Effect of Cold Treatment and Drying on Mycelial Germination by Sclerotia of Sclerotinia minor. L. A. Wymore, Graduate research assistant, Department of Plant Pathology, New York State College of Agriculture and Life Sciences, Cornell University, Ithaca, NY 14853; J. W. Lorbeer, Professor, Department of Plant Pathology, New York State College of Agriculture and Life Sciences, Cornell University, Ithaca, NY 14853. Phytopathology 77:851-856. Accepted for publication 7 November 1986. Copyright 1987 The American Phytopathological Society. DOI: 10.1094/Phyto-77-851.
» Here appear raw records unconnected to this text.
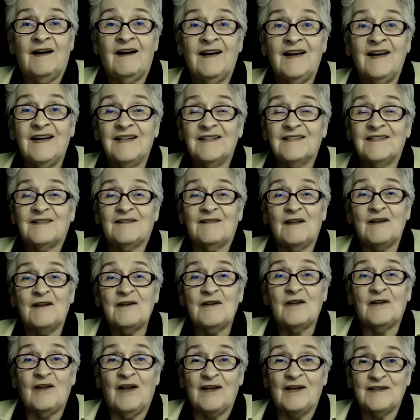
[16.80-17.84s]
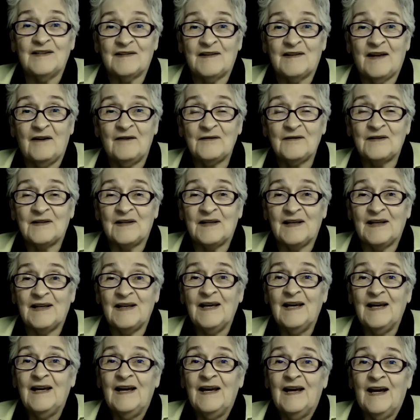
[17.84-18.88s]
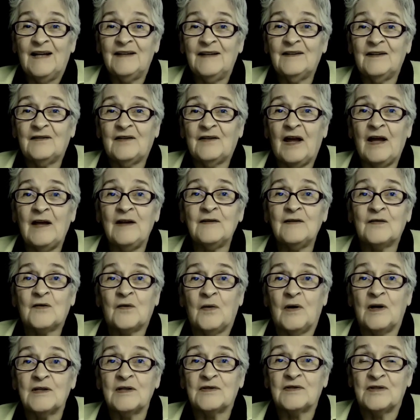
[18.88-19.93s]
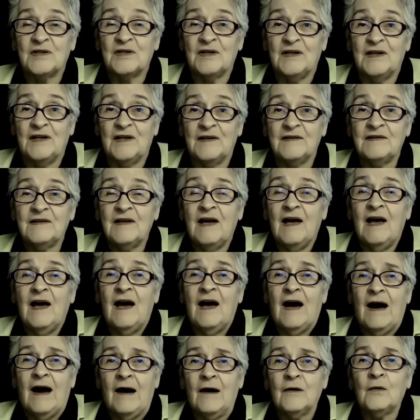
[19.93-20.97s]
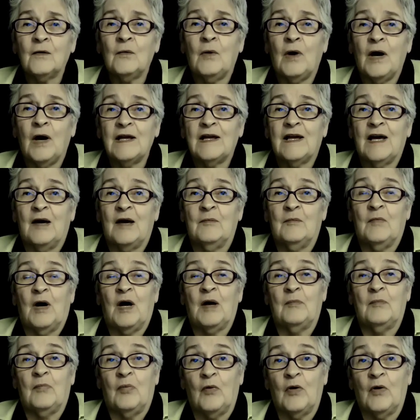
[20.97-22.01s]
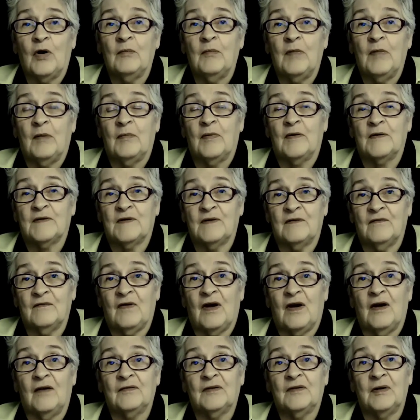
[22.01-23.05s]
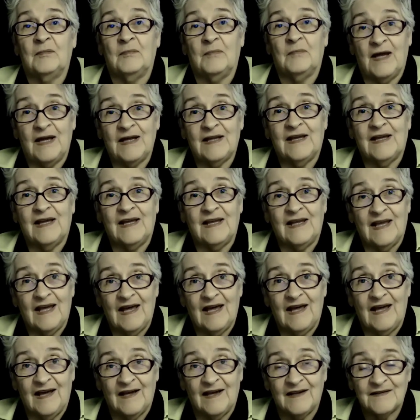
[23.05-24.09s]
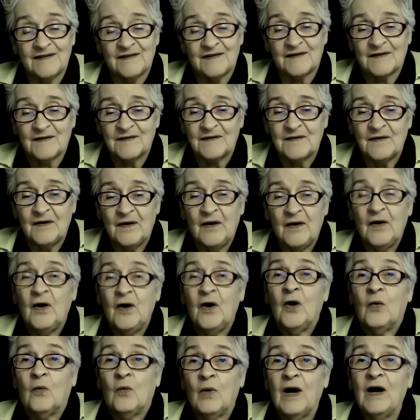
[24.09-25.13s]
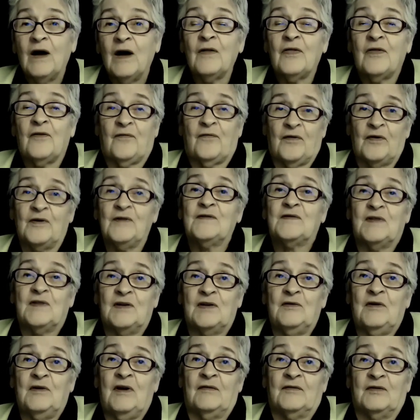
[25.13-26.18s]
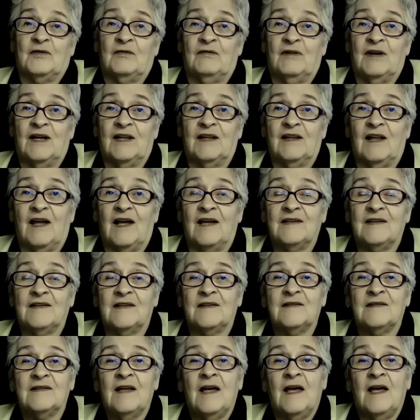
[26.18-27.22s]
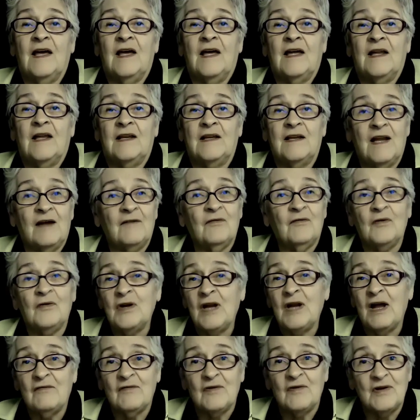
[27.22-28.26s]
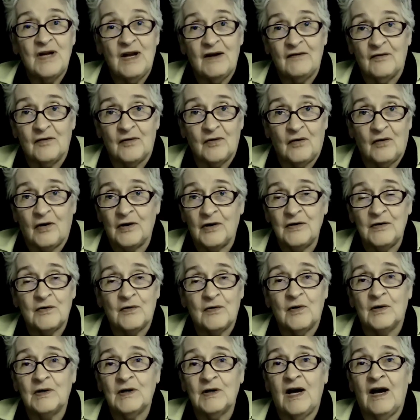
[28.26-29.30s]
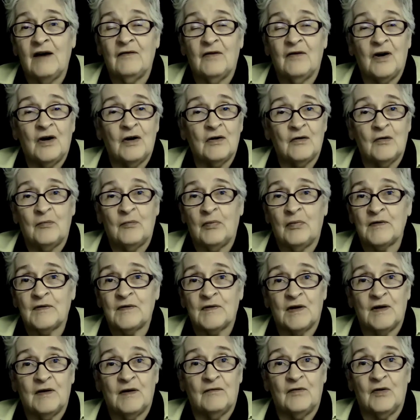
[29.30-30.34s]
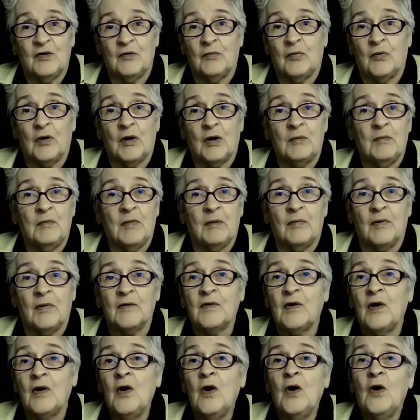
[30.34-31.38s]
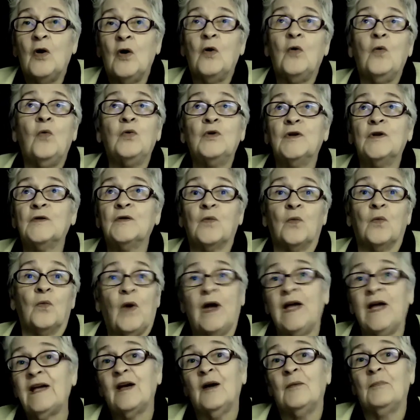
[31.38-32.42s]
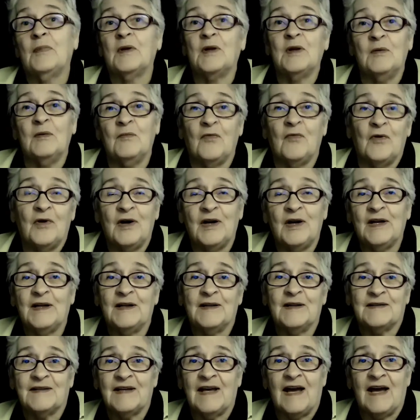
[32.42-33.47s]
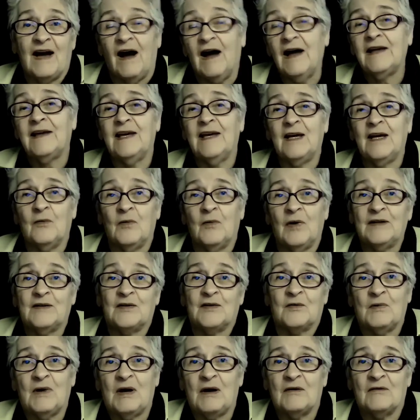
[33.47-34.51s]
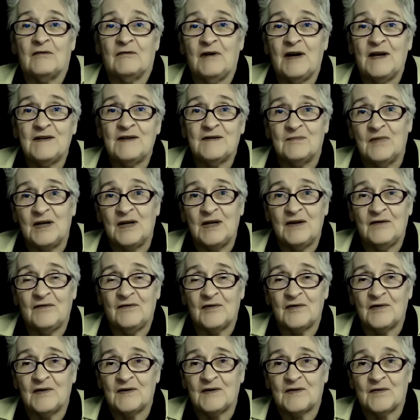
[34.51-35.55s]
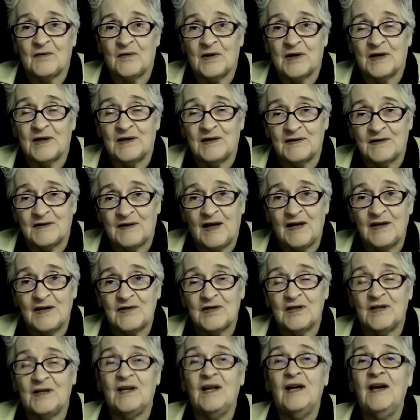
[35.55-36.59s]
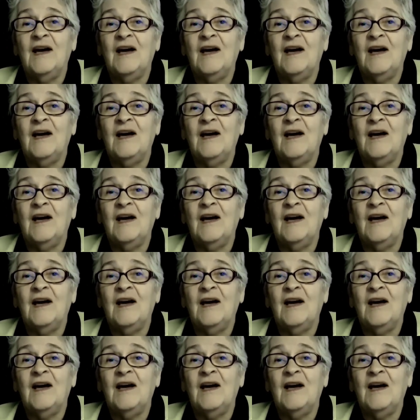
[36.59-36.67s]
Hi, it's Linda Lizakowski, and today's question is, how do I get my board members involved in making asks? Well, the first thing you have to realize is never, never, never are you going to have 100% of your board members who just wake up in the morning and say, I can't wait to go out and raise money for this organization.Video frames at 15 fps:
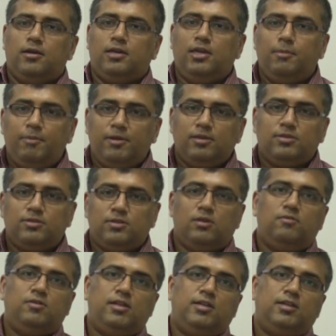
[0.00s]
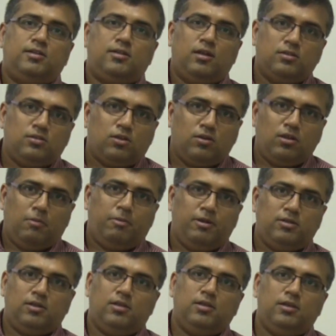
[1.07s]
keeping the server that it runs on up
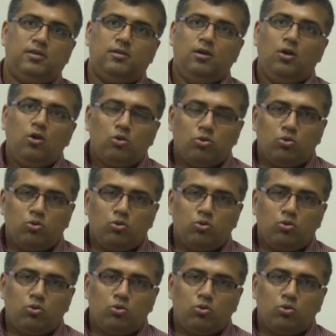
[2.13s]
and running,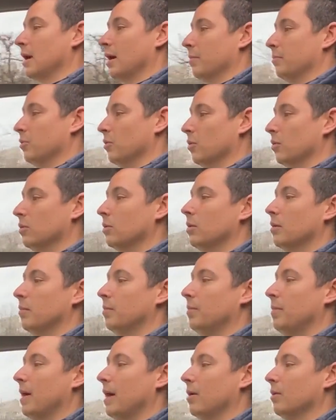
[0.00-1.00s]
up your
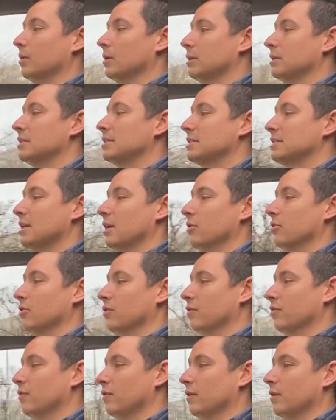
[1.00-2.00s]
power
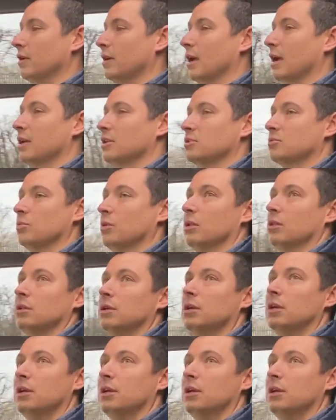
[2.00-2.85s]
sunroof as well.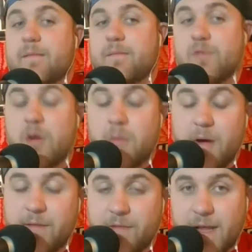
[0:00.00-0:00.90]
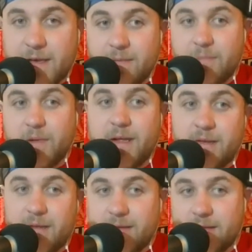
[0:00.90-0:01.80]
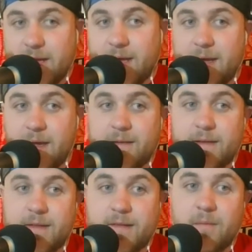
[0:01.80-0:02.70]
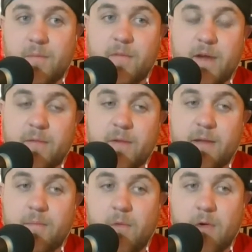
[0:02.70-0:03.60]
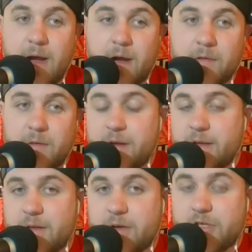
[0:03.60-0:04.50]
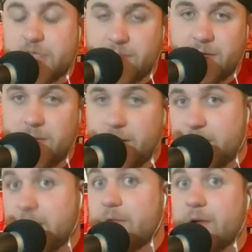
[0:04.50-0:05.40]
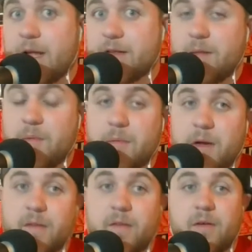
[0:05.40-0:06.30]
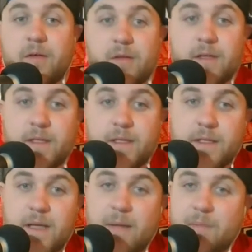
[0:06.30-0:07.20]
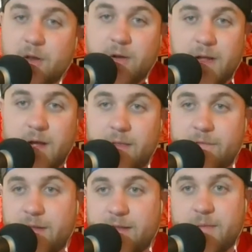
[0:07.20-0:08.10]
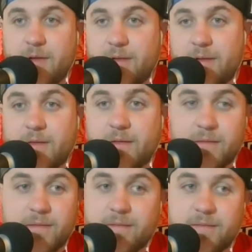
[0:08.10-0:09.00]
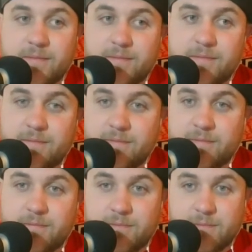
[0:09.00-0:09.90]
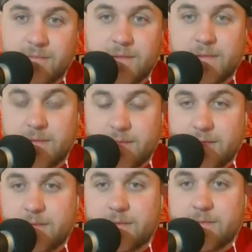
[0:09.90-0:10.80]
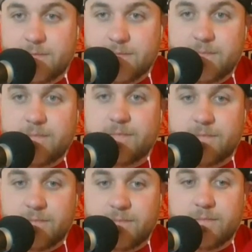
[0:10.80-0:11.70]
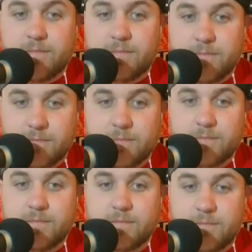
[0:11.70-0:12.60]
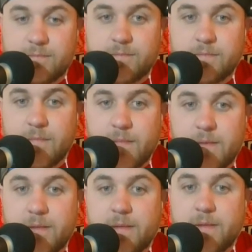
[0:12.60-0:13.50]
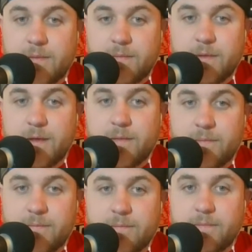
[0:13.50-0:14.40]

promo out of Alexa Bliss, and it's something finally we're getting more out of her, because literally she's been doing nothing for the last couple of months. So I'm literally on the fence about this. And that's why I'm okay with, she should defend it. She hasn't defended it since October. So get your ass in the fucking ring.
Mycelial germination by sclerotia of Sclerotinia minor was of two morphological types: eruptive and noneruptive. Cold treatment of hydrated sclerotia at 3 C for as little as 1 day stimulated rapid mycelial germination, whereas cold treatment of hydrated sclerotia at 12 C also stimulated rapid mycelial germination but reduced the proportion of sclerotia that underwent eruptive mycelial germination and increased the proportion that underwent noneruptive mycelial germination. Cold treatment stimulated mycelial germination of field-collected sclerotia as well as those produced in the laboratory. Air-drying (aging) of sclerotia at room temperature stimulated both eruptive mycelial germination and noneruptive mycelial germination but was not as effective as cold treatment. Fluctuating moisture conditions increased the proportion of sclerotia undergoing noneruptive mycelial germination. Hyphae produced during either type of mycelial germination were capable of causing infection of lettuce tissues without prior colonization of a food base.

Additional keywords: Lactuca sativa, lettuce.